Lady Marmalade, in the former Pulp Kitchen space, ups the ante on standard brunch by offering locally sourced organic food (when possible), and plenty of options for our non-meat eating friends. Mexican inspired ingredients also add an extra twist to simple items. Unlike other Mexican fusion brunch options across the city, all dishes are health- centered. No greasy offerings here as there is thankfully no deep fryer on the premises.
After a tempestuous thunderstorm, we walk into the casual Leslieville eatery late in the afternoon. Perhaps it's partially the weather, but there is an undeniable West Coast feel to the place. Little has changed from the menu, which seems to be a direct copy from the original Victoria location.

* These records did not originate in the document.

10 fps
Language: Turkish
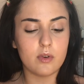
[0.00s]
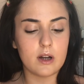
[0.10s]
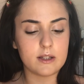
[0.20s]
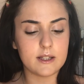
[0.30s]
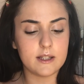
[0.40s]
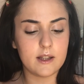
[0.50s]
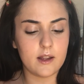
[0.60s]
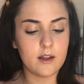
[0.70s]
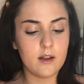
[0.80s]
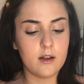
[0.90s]
Bu arada
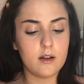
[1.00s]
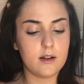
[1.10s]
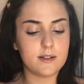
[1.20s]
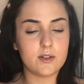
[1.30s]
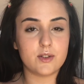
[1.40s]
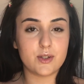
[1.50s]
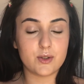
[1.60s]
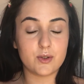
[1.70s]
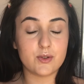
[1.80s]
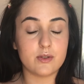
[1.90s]
yine az önce
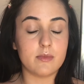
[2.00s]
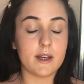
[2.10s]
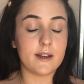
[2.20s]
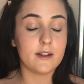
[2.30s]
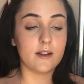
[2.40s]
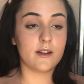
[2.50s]
gözüme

At the helm of operations in Toronto is Head Chef Clara's brother, David Cherry. Along with his partner, Natalia Simachkevitch, these Toronto natives have been trying to keep up with the unstoppable crowds since opening in July.

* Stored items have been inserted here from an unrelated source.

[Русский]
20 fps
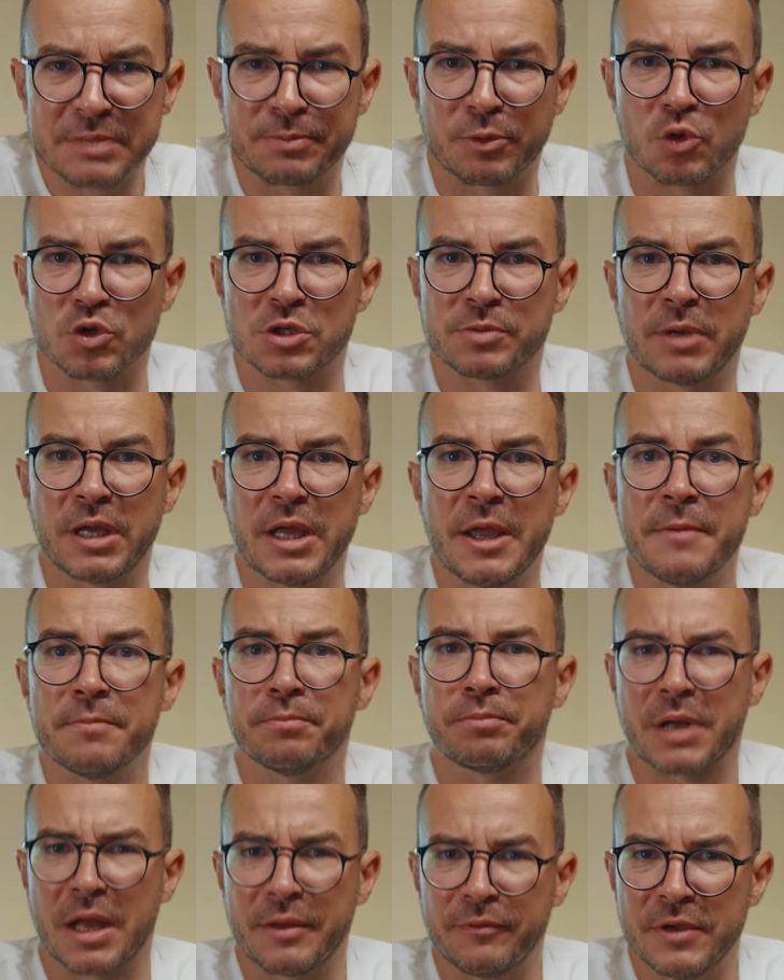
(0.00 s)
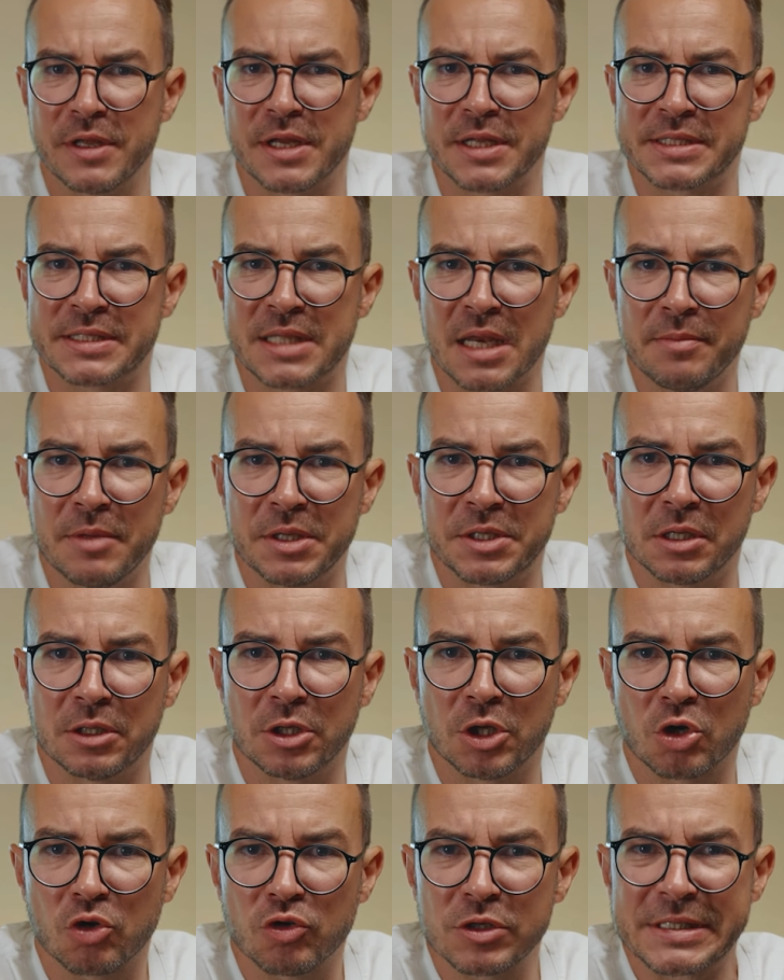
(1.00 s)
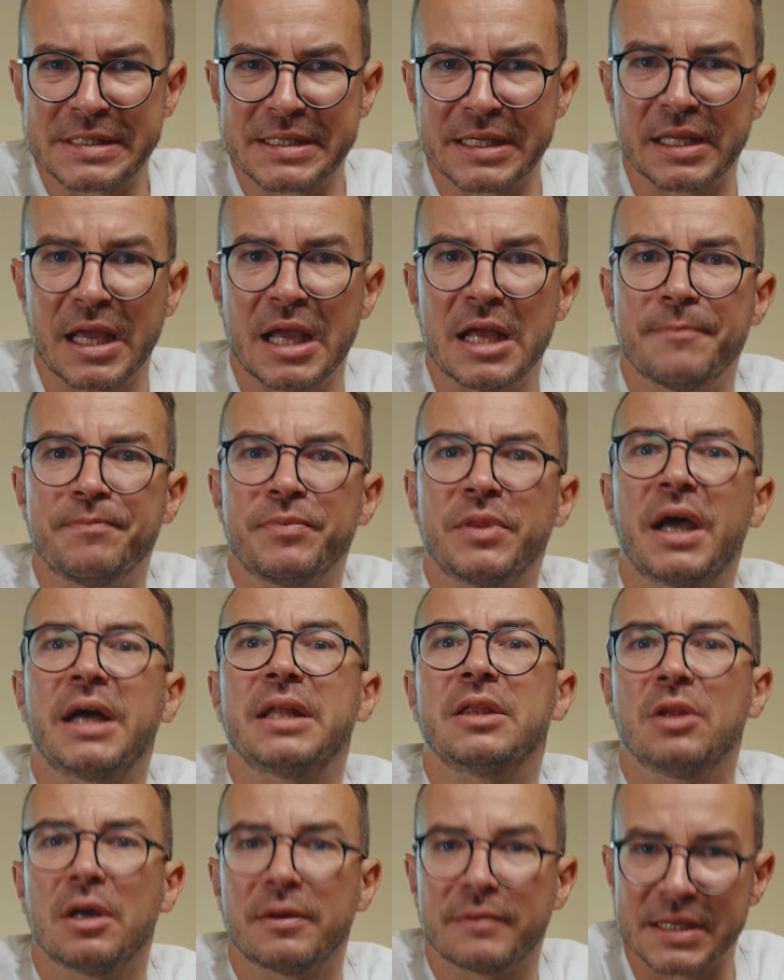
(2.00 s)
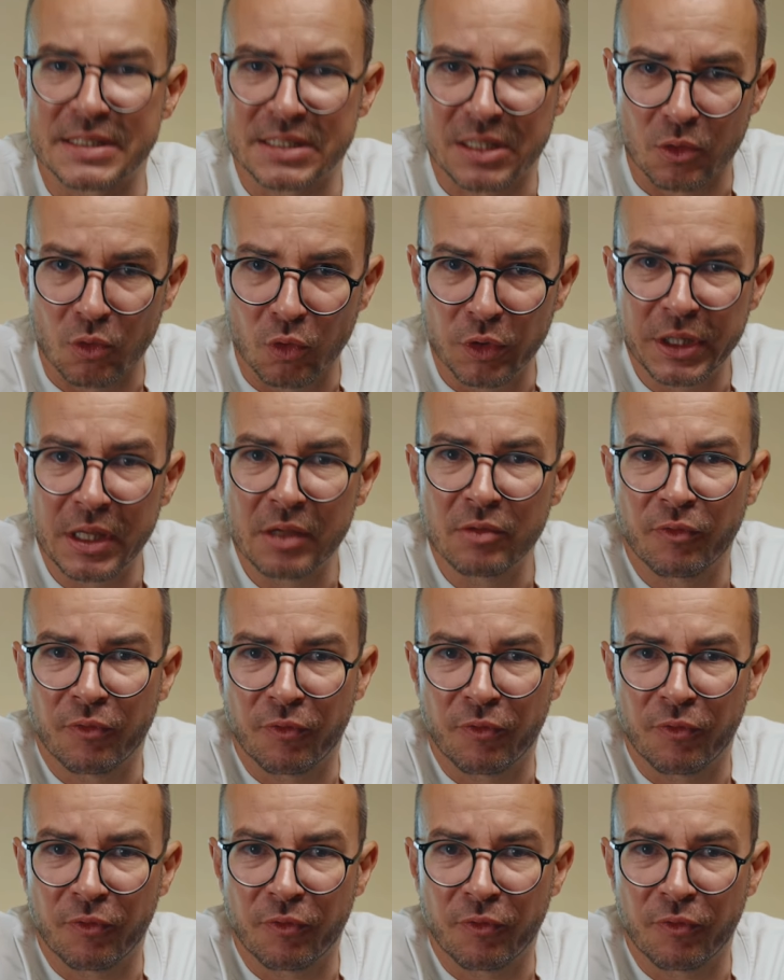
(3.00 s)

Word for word: с просьбой проверить стремительный рост цен на новостройки в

The interior is very retro chic, with most items salvaged or second hand. The eclectic mélange of mismatched furniture gives the place a great vintage vibe. I particularly like the different sets of salt and peppershakers; the grandmas on rocking chairs set being my favourite of the lot. There is even a chalkboard and mini play nook to occupy rambunctious kids.
I get the Club Sandwich ($9.95), which comes stacked and speared beside a ginger- sesame side salad. Overall, the crispy bacon, avocado, chipotle mayo, tomato and spinach pressed between slices of quality bread are good. The freshness of the ingredients is evident with each bite, but I find the chicken breast rather bland.

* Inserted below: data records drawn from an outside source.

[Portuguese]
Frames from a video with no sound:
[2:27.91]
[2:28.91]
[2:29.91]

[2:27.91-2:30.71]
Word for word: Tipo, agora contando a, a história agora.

Yoghurt Parfait ($9.50) is beautifully presented with interchanging layers of fresh fruits, creamy yoghurt and house-made granola. The half cinnamon bagel hanging from the side of the glass is a stylish touch.
They serve Fernwood organic fair trade coffee, a small West Coast company making an intro on the Toronto market, thanks to Lady Marmalade. My mug-full ($2.50) is good, strong and advertised as bottomless, though our server never once came to offer a refill.
Open just over a month ago, Lady Marmalade is still ironing out some minor kinks, but seems to have a good thing going on. It's the kind of place where I could have easily spent the rest of my rainy afternoon, admiring the local art adorning the walls or simply with a book and a cup of coffee.